その一方で、当時の新しい生活・習慣も捉えている。たとえばフィレンツェでは、現在と同じような土産物屋が写されているが、これは当時すでに観光産業が存在したことを示している。また、北欧は当時貧しく、アメリカへの多くの移民により、人口減少が始まっていた様子が写されている。
彼はアジアにもカメラマンを派遣している。そこでは、カラー写真により、インドやベトナム、モロッコの豊かな色彩が撮られている。
第一次世界大戦中も、彼のカメラマンは一般兵の日常を撮りつづけた。そこでは、彼らがアート作品や新聞を作ったりする姿、また女性のペンフレンドに手紙を書く姿が写されている。ちなみに彼女らはプロのペンフレンドである。その一方で、廃墟となった空き家を略奪する兵士の模様も写されている。
戦後は、その破壊のあとが撮られた。この戦争では、これまでにない破壊に加え、さまざまな場所に、これまでになかった数の記念碑が造られることになったのである。一方、戦場は観光名所となり、遺族のほか物見遊山の気分でその地を訪れた人々が写されている。
この番組の最後には、現代・未来の人々と過去を共有することが、このコレクションの価値である、と述べられていた。確かに、国家主義民族主義が台頭する前の豊かな文化の記録は、人々の財産として残るだろう。しかしそれに加え、彼が一般民衆の写真を残した意義は、人間の変わらない習性が伝えられたことだとも言える。別の言葉で言えば、私たちはそのコレクションから、浪漫性を廃した過去への視点を手に入れることができるのだ。

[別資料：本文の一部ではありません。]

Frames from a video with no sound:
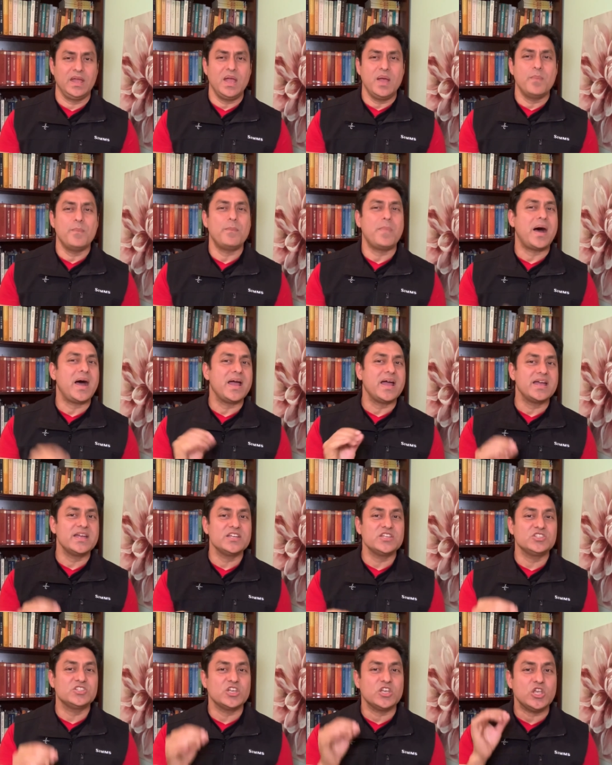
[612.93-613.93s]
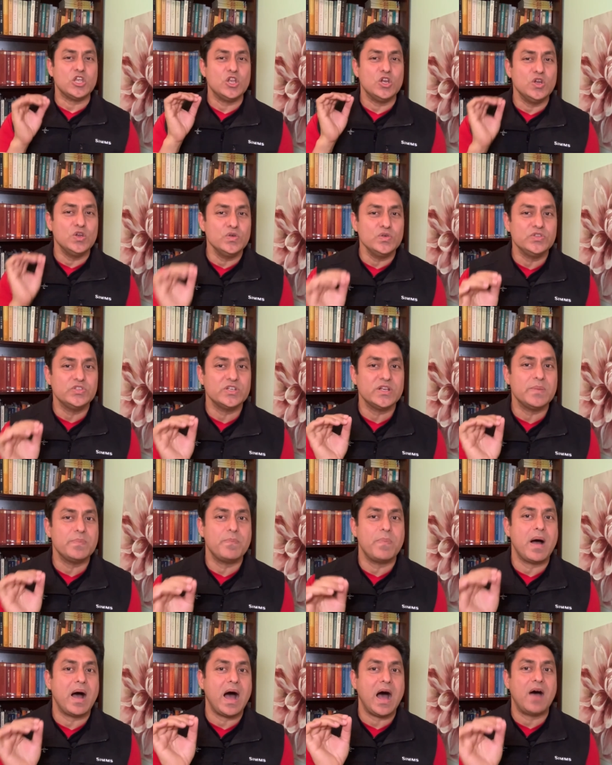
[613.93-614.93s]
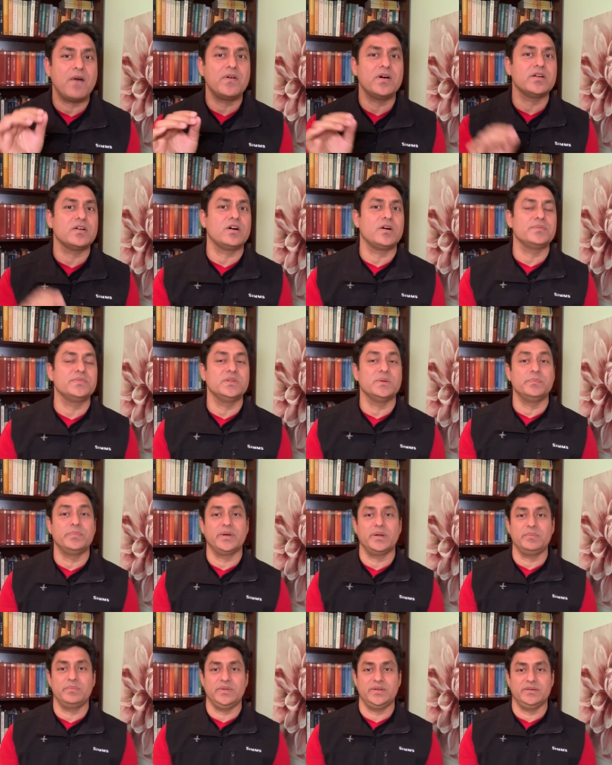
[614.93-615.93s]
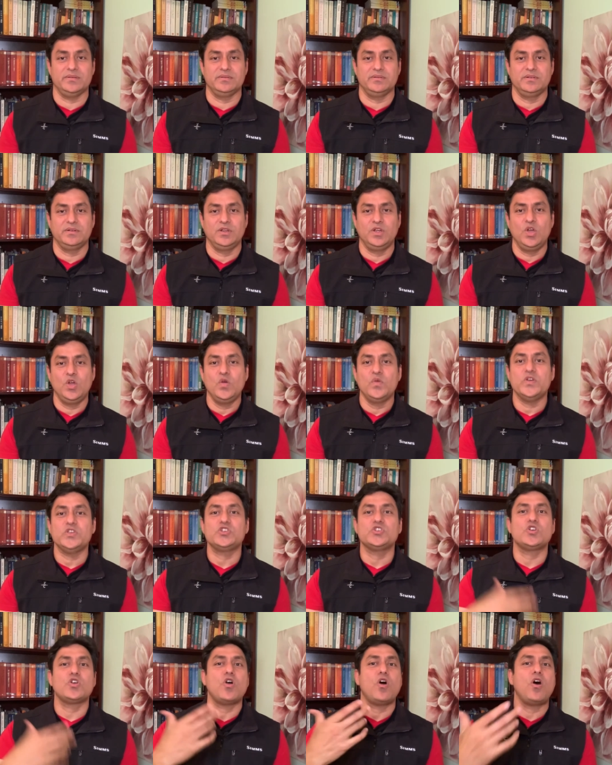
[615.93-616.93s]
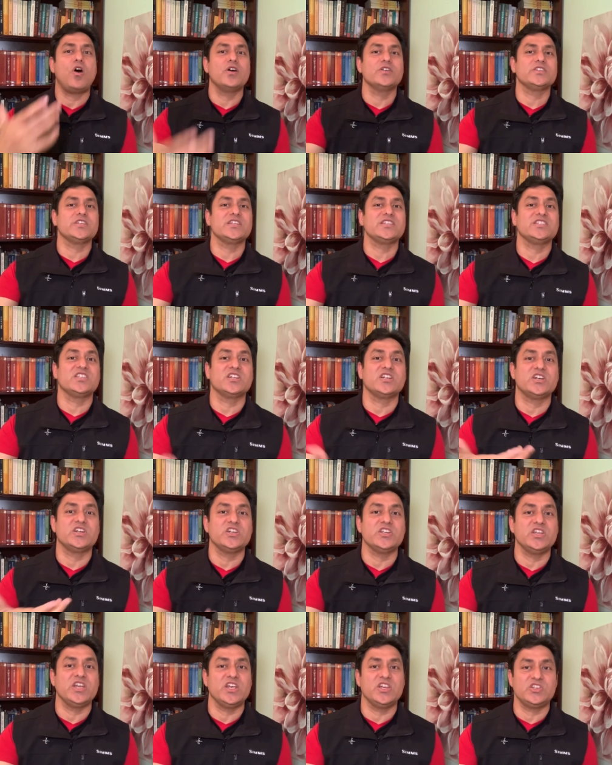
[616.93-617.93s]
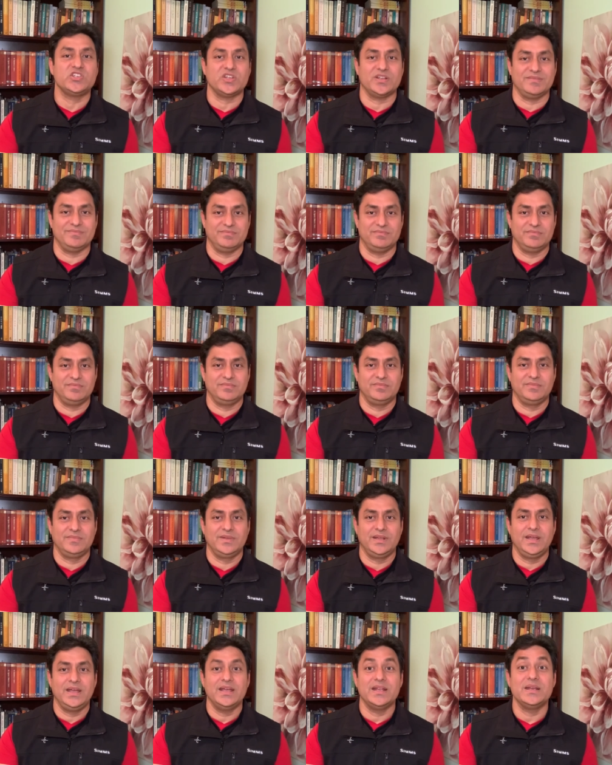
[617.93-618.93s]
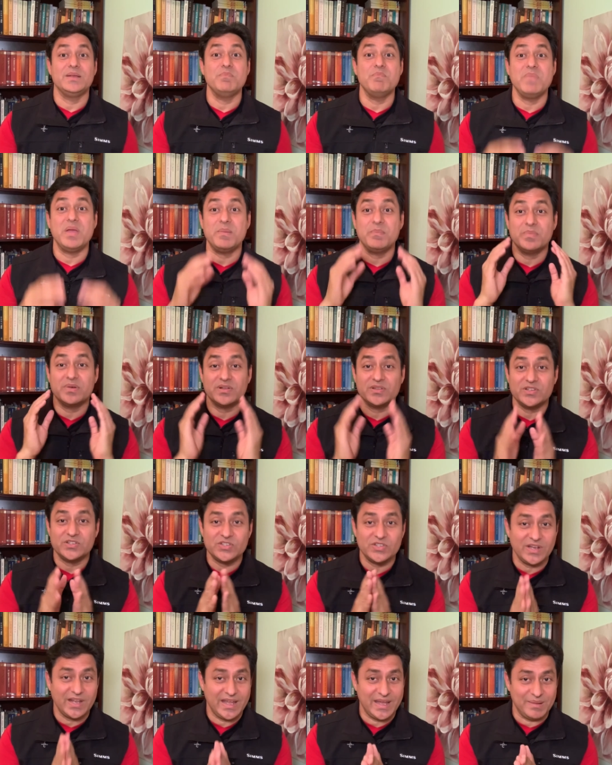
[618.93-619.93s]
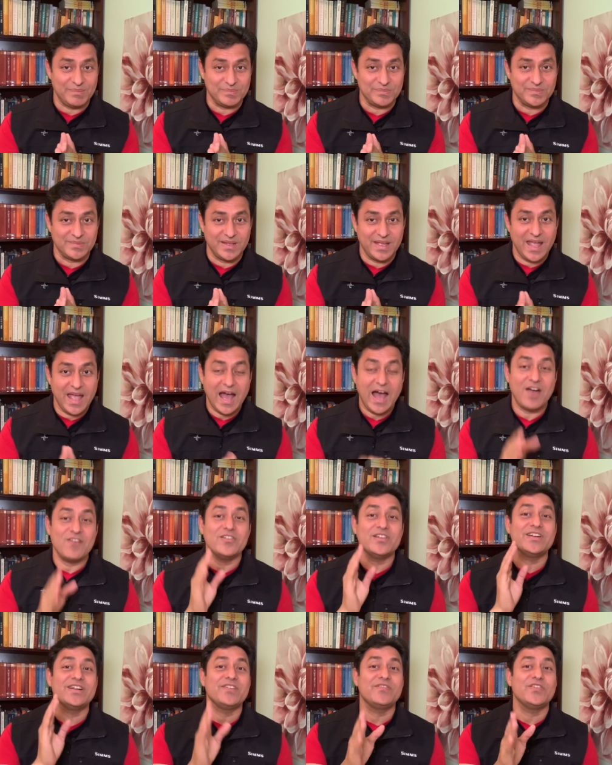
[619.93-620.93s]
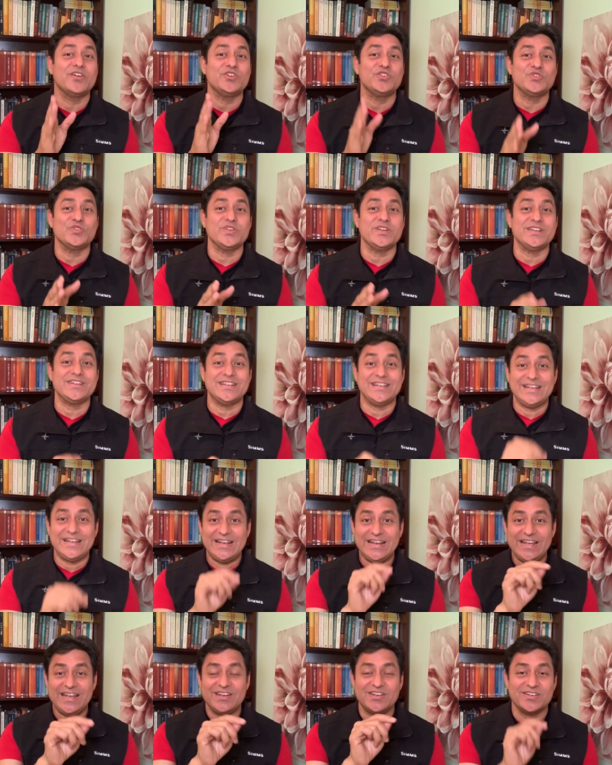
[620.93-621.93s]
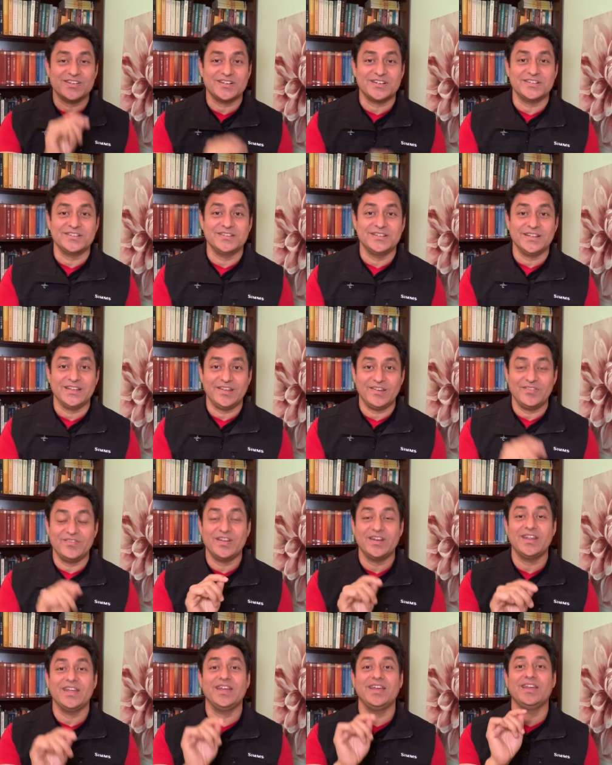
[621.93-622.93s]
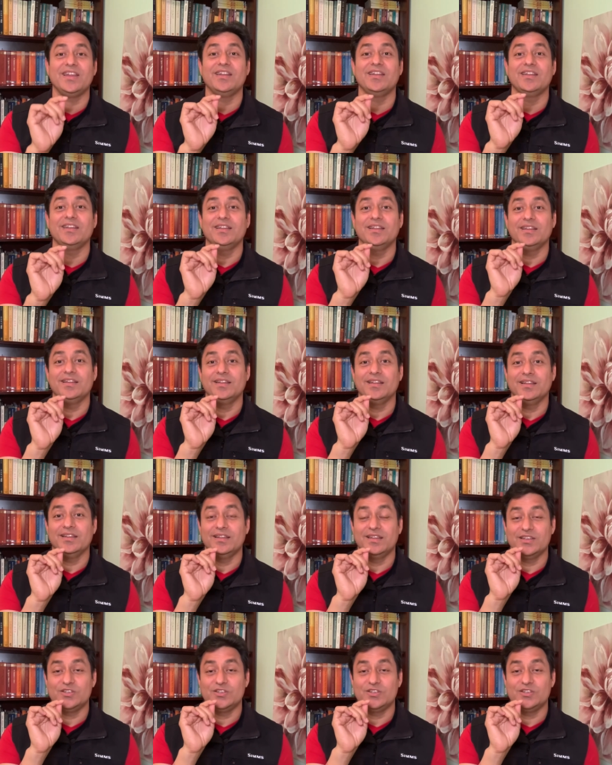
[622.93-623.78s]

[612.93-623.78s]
Maya is the illusory power of the Brahman, which causes the creation. Remember this name. I will refer to it later, even in the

今年は「社会の中の民衆」というテーマで幾つかの本を読んできた。そこで知りたかったことは、大災害や重要人物の死の際に、人々はどう反応し、社会はどう変わったかということである。しかし、このドキュメンタリーを見て感じたことは、彼らの反応は現在の私たちと驚くほど変わらず、ほとんど予測可能ではないかということである。過去の歴史は、幻想の産物であってはならないのだ。